__ENTRIES PROVIDED__:
┌──
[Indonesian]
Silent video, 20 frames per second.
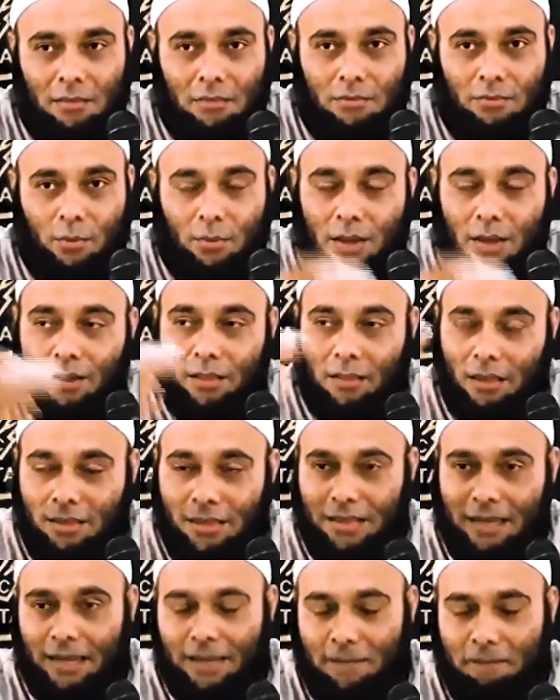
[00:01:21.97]

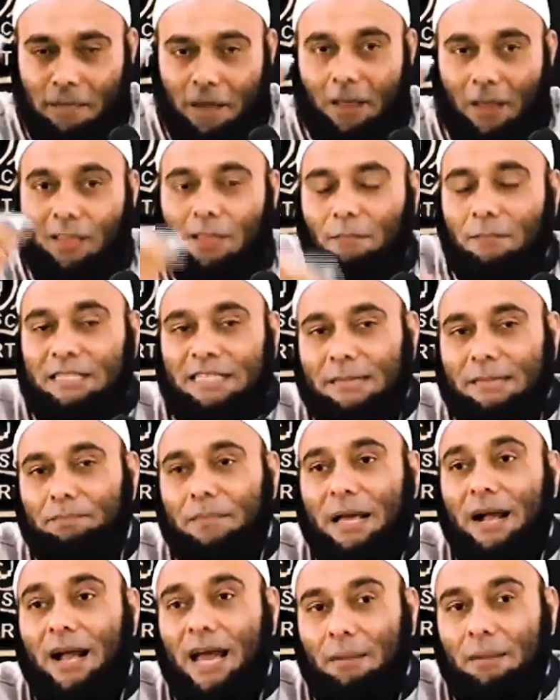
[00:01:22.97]
Subhanallahnya gini, Allah
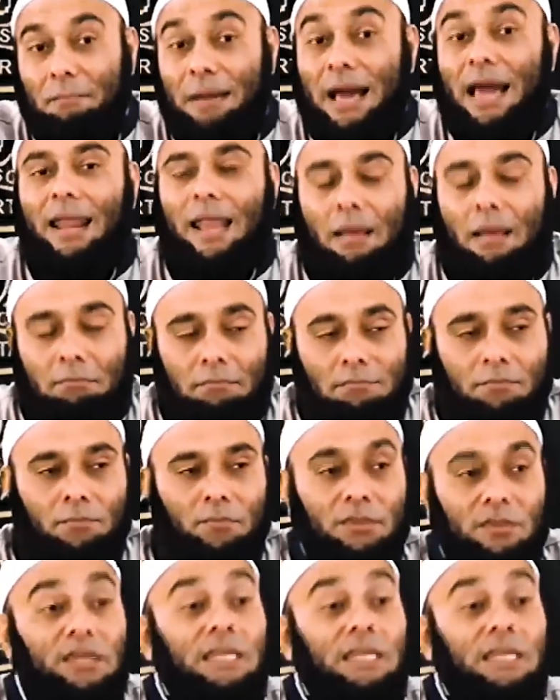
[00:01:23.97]
menciptakan malam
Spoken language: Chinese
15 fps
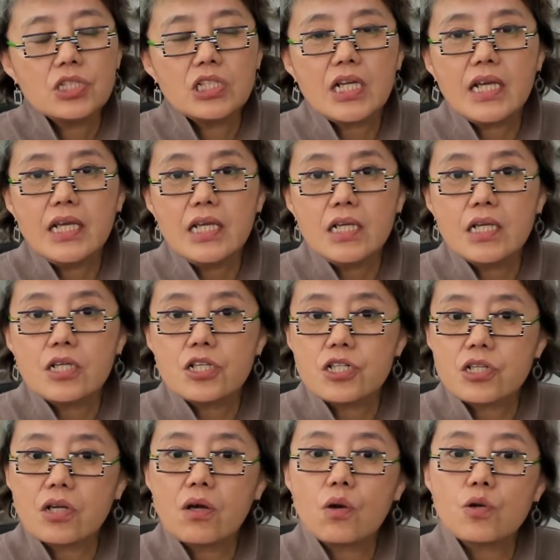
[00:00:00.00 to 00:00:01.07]
这个
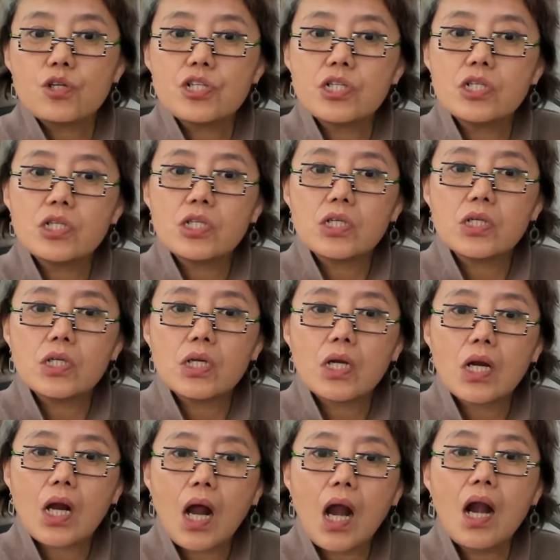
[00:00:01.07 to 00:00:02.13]
时候
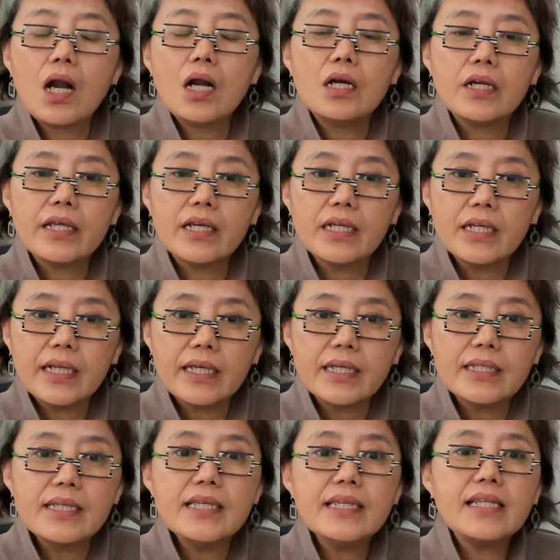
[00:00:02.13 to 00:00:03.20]
是二零
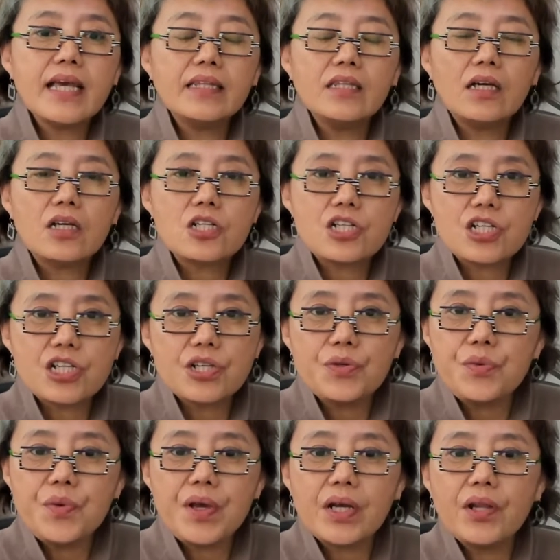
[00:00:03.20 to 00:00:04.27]
零一年的十一
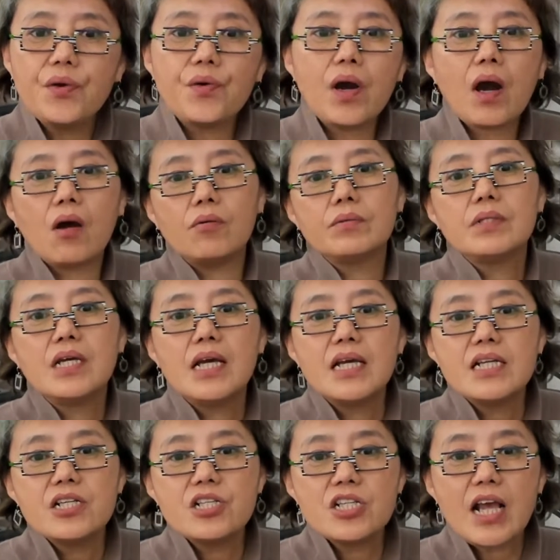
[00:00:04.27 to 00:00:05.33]
月六号，
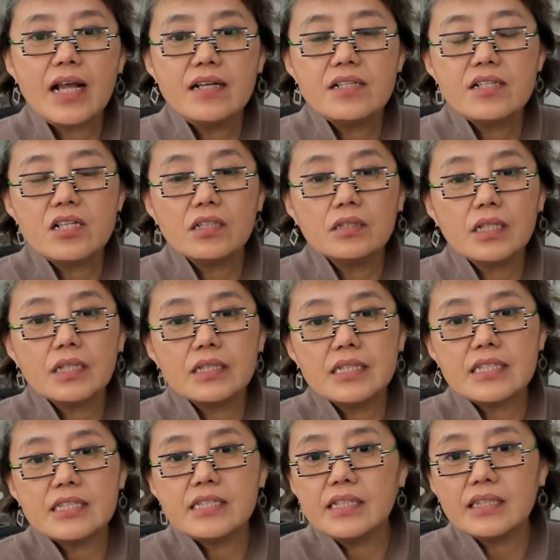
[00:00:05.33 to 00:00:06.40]
战争呢
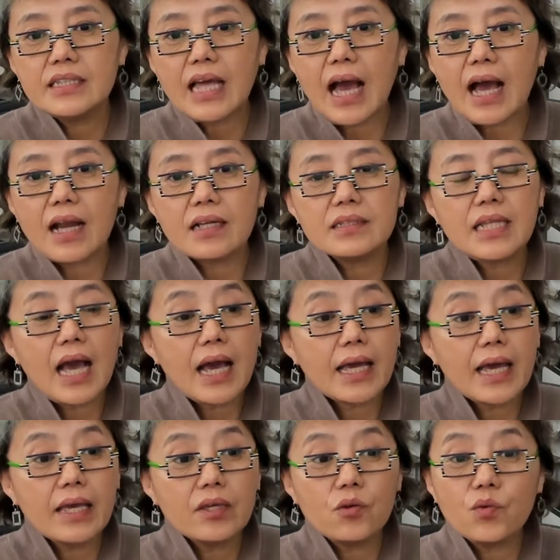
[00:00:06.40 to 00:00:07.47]
已经打了大
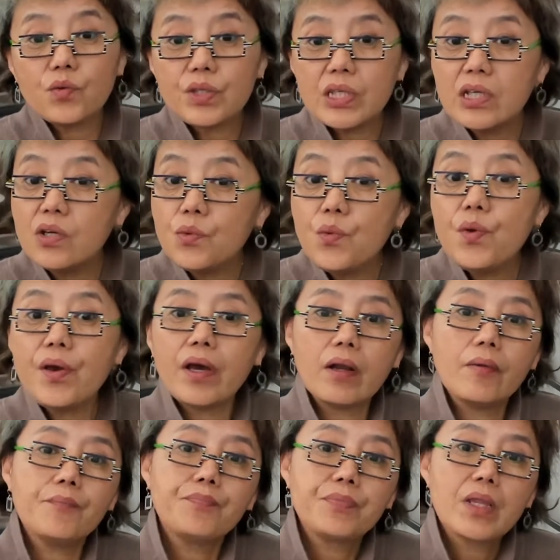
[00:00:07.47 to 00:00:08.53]
概有一个月
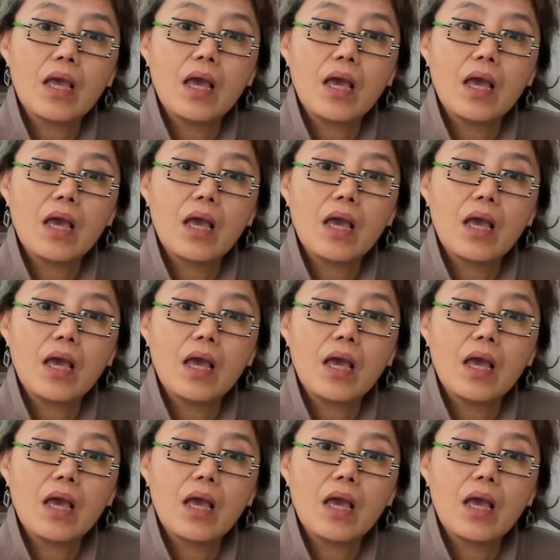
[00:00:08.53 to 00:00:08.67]
了。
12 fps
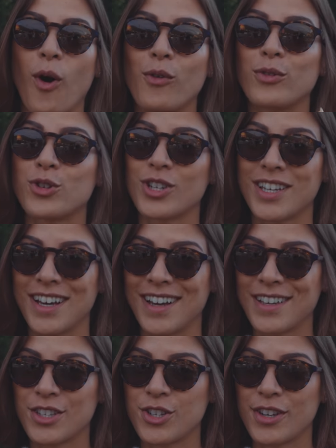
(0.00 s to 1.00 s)
ovo
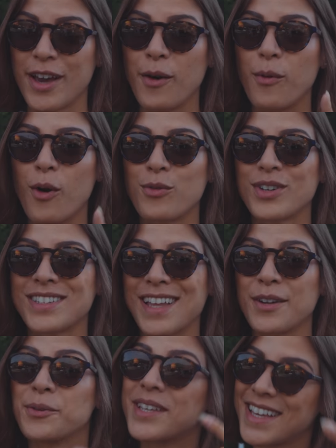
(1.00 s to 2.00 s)
gigante é o ovo que
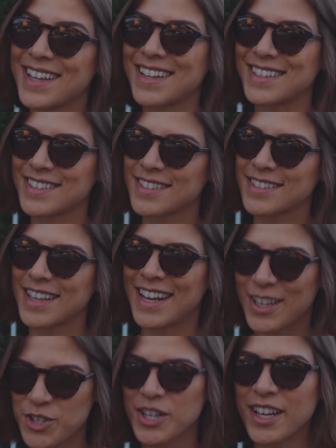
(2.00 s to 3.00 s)
tá no Guinness.
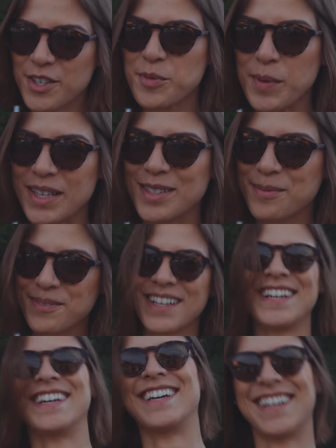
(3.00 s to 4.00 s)
Ele é gigante mesmo. É,
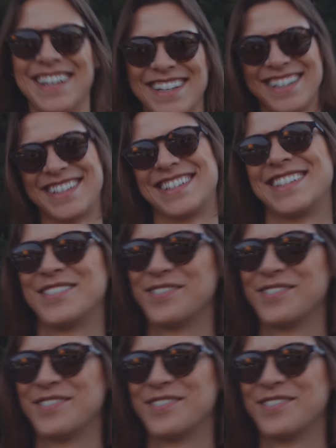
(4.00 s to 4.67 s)
então bora lá conhecer.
└──
Once the line containing "[00:00:06.40 to 00:00:07.47]" is found, write out exactly that line and each line after it through the end of the entries, omitting pictures.

[00:00:06.40 to 00:00:07.47]
已经打了大
[00:00:07.47 to 00:00:08.53]
概有一个月
[00:00:08.53 to 00:00:08.67]
了。
12 fps
(0.00 s to 1.00 s)
ovo
(1.00 s to 2.00 s)
gigante é o ovo que
(2.00 s to 3.00 s)
tá no Guinness.
(3.00 s to 4.00 s)
Ele é gigante mesmo. É,
(4.00 s to 4.67 s)
então bora lá conhecer.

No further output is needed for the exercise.